Brain senescence is associated with impaired endothelial barrier function, angiogenic and inflammatory activity, and propensity to brain hemorrhage. The same pathological changes occur in cerebral cavernous malformations (CCM), a genetic neurovascular anomaly. We hypothesized common transcriptomic and plasma cytokine signatures in the aging brain and CCM. We identified 320 genes [fold change ≥1.5; p < 0.05; false discovery rate (FDR) corrected] commonly dysregulated in the aging brain and CCM. Ontology and pathway analyses of the common differentially expressed genes were related to inflammation and extracellular matrix organization. Plasma levels of C-reactive protein and angiopoietin-2 were significantly greater in older compared to younger healthy non-CCM subjects and were also greater in CCM (Sporadic and Familial) subjects regardless of age (all: p < 0.05; FDR corrected). Plasma levels of vascular endothelial growth factor were significantly greater in older compared to younger subjects, in both healthy non-CCM and Sporadic-CCM groups (all: p_adj < 0.05).
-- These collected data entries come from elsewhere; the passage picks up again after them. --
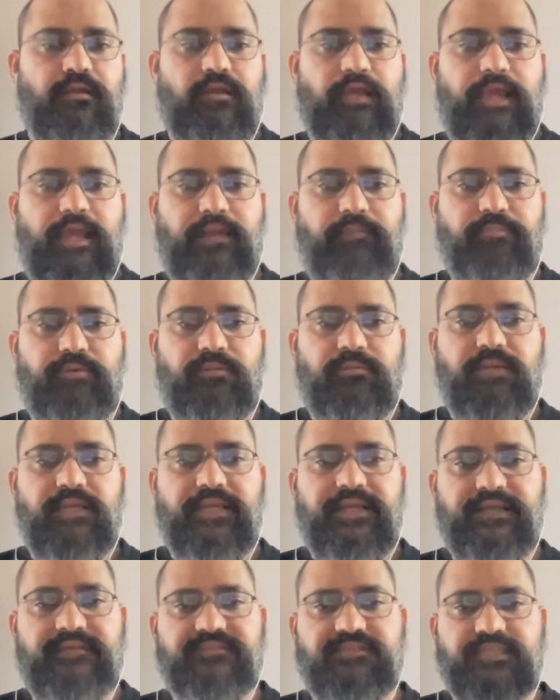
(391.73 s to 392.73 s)
and public
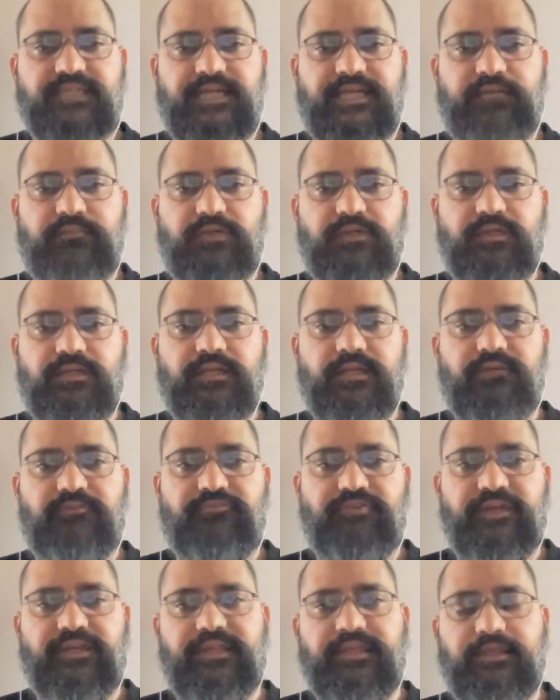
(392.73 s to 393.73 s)
has time until
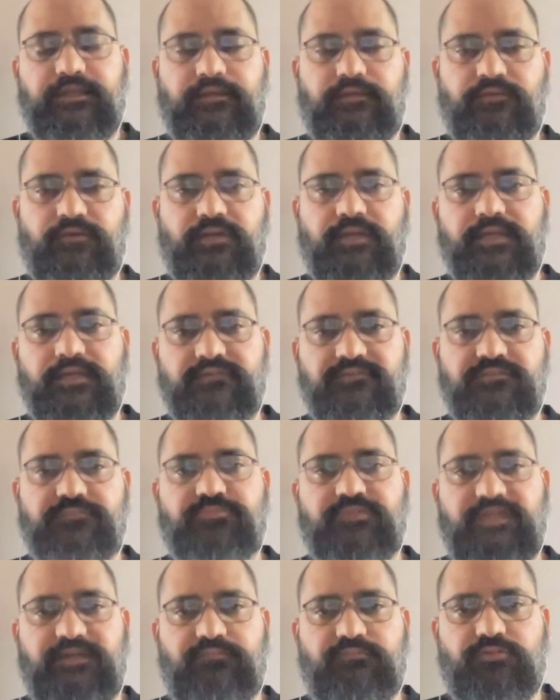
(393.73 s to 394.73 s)
20 uh, 30th
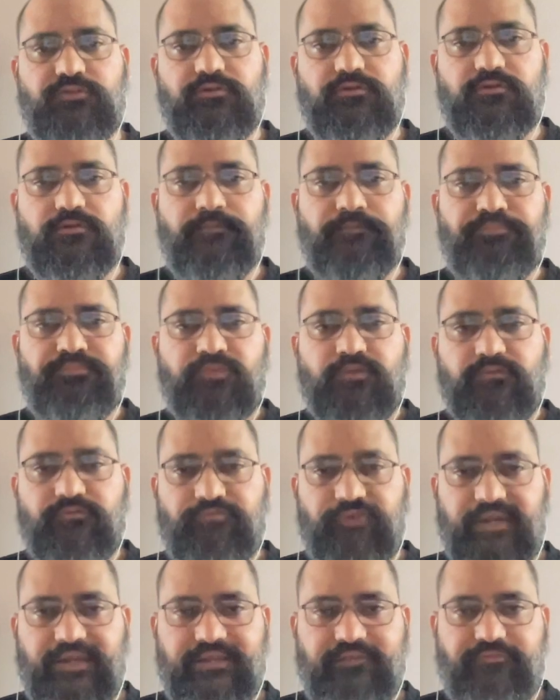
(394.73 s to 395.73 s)
september
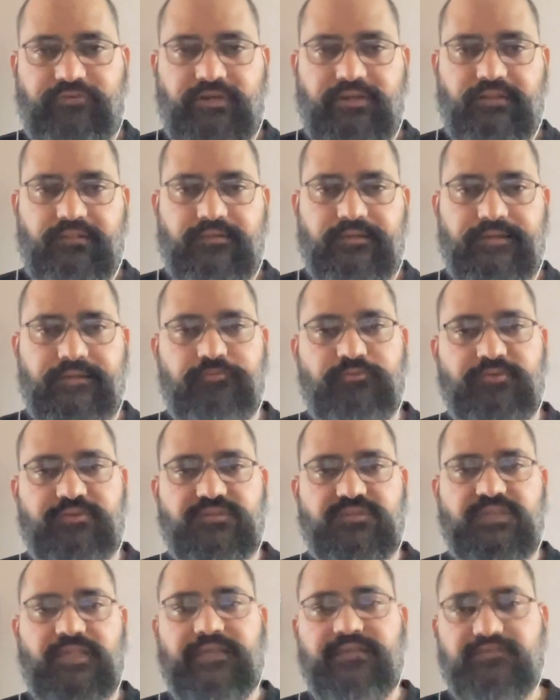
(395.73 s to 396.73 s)
2023 to
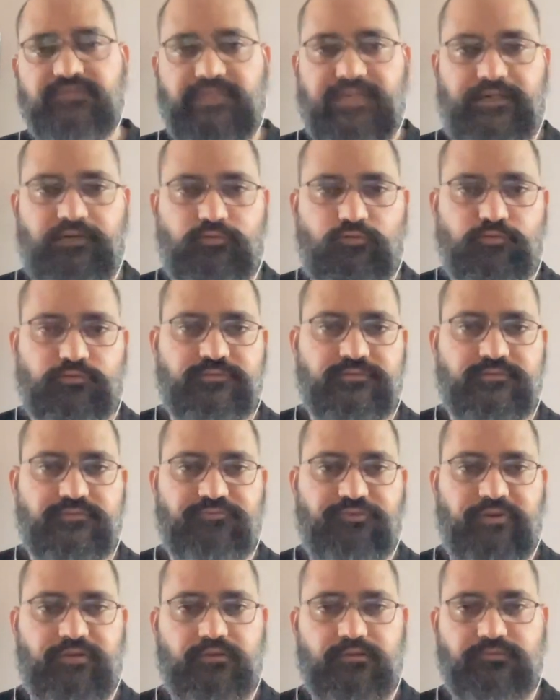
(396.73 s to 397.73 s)
exchange their notes
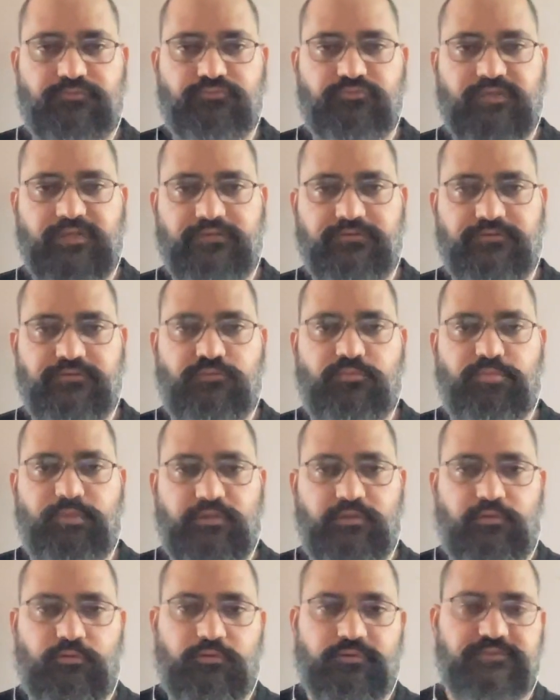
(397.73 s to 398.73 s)
for uh, 2000 rupee
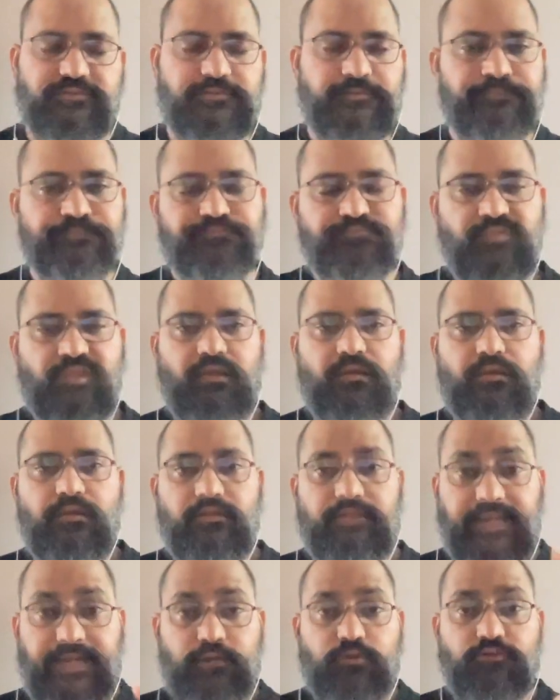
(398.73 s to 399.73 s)
notes
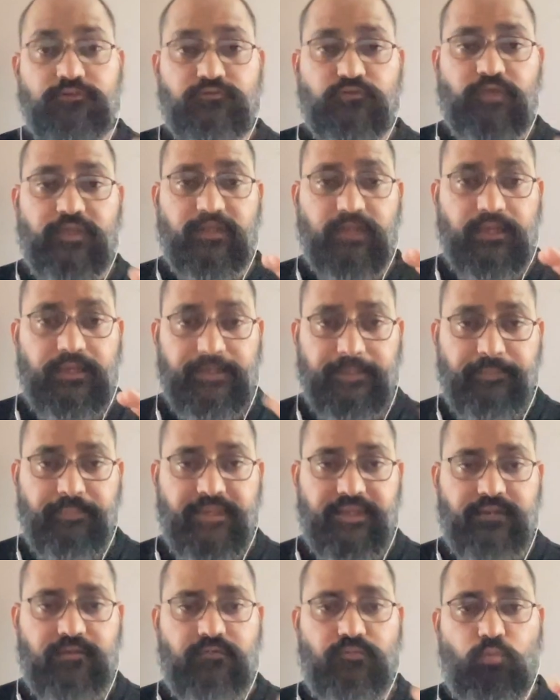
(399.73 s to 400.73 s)
that also in a
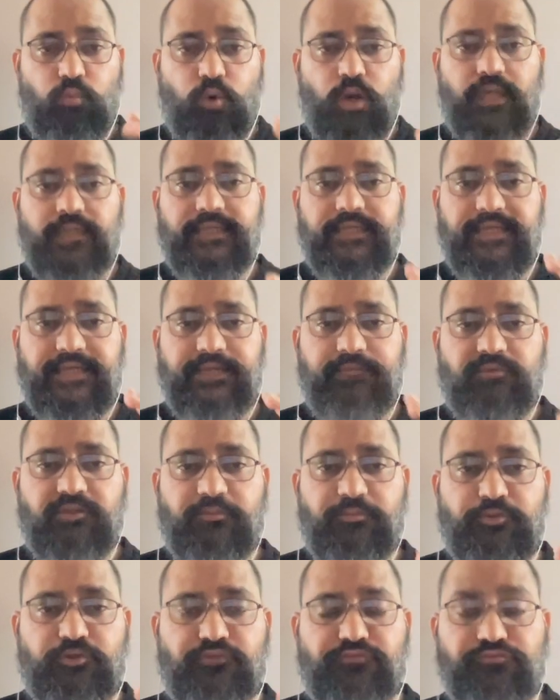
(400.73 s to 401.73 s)
limit one time
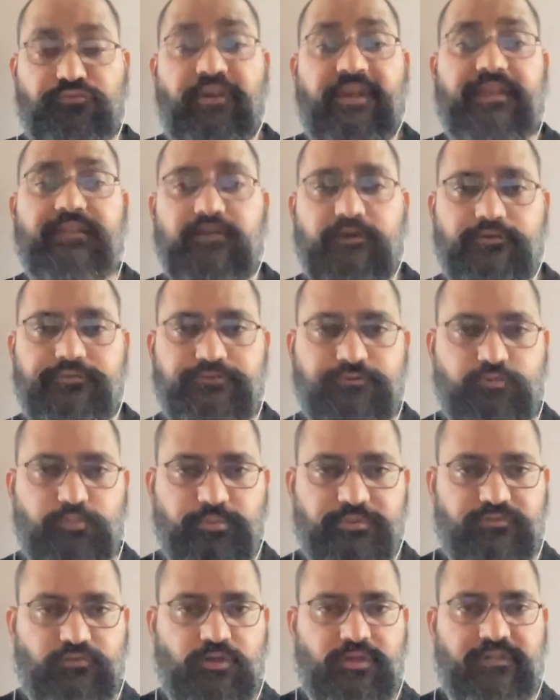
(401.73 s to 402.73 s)
limit of 20000
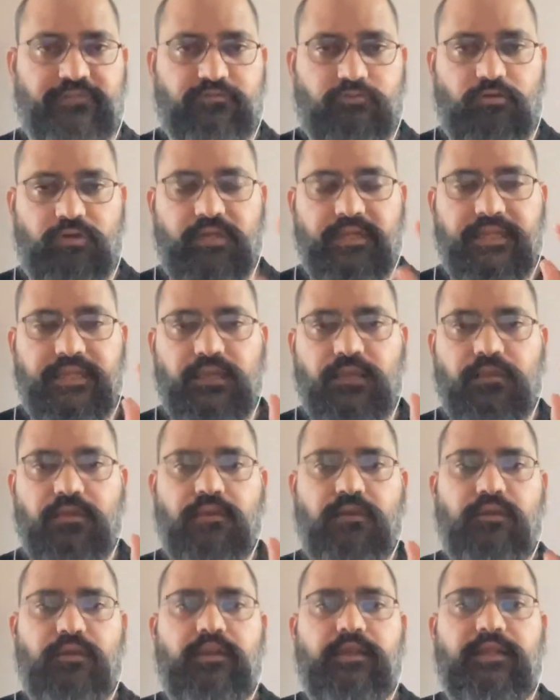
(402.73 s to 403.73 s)
rupees only so only
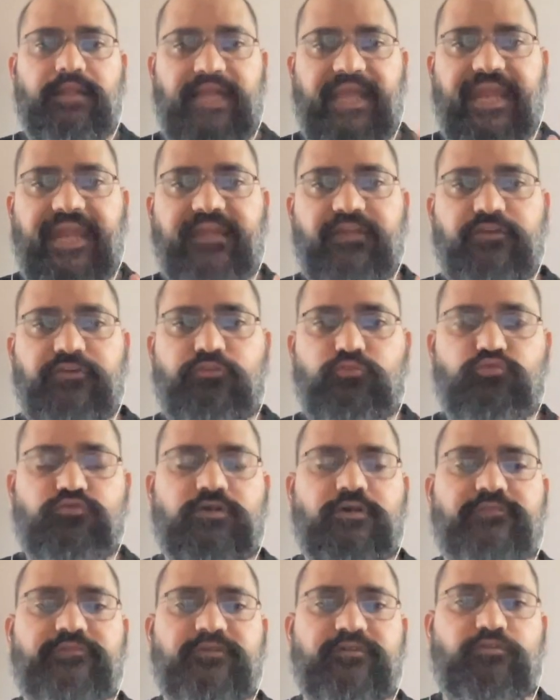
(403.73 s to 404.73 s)
10
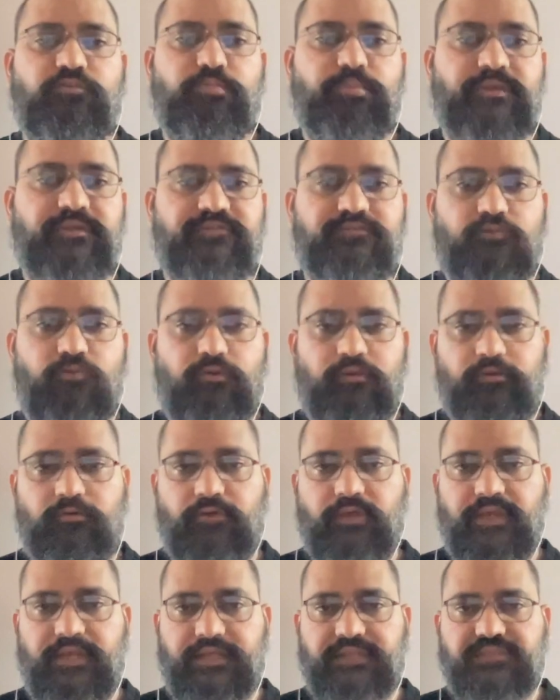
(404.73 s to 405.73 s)
2000 rupees note you
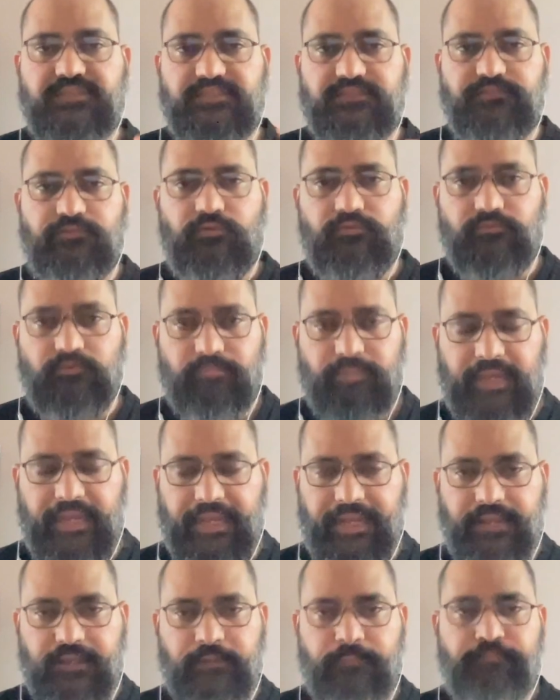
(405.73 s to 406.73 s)
can exchange from the
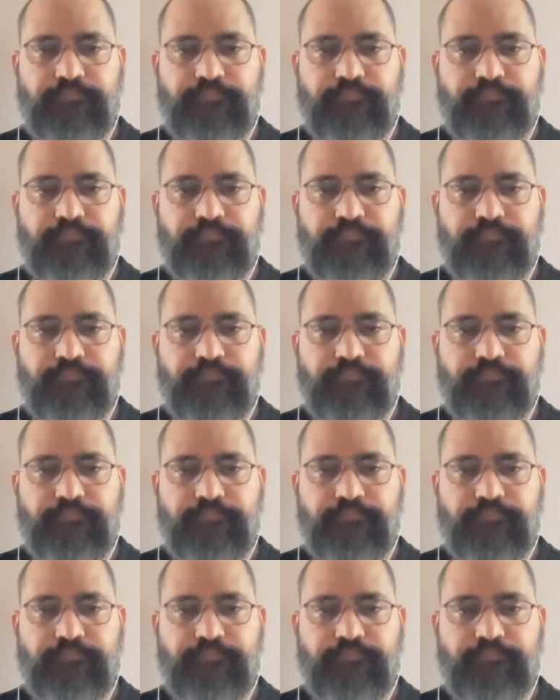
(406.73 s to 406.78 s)
bank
Plasma levels of vascular endothelial growth factor were also significantly greater in Familial-CCM cases with germ line mutations regardless of age (all: p_adj < 0.05) compared to both healthy non-CCM and Sporadic-CCM subjects. Brain white matter vascular permeability assessed by MRI followed the same pattern as vascular endothelial growth factor across all groups. In addition, quantitative susceptibility mapping of brain white matter, a measure of iron deposition, was increased in older compared to younger healthy non-CCM subjects. Genetic aberrations, plasma molecules, and imaging biomarkers in a well characterized Mendelian neurovascular disease may also be applicable in the aging brain. Graphical abstract.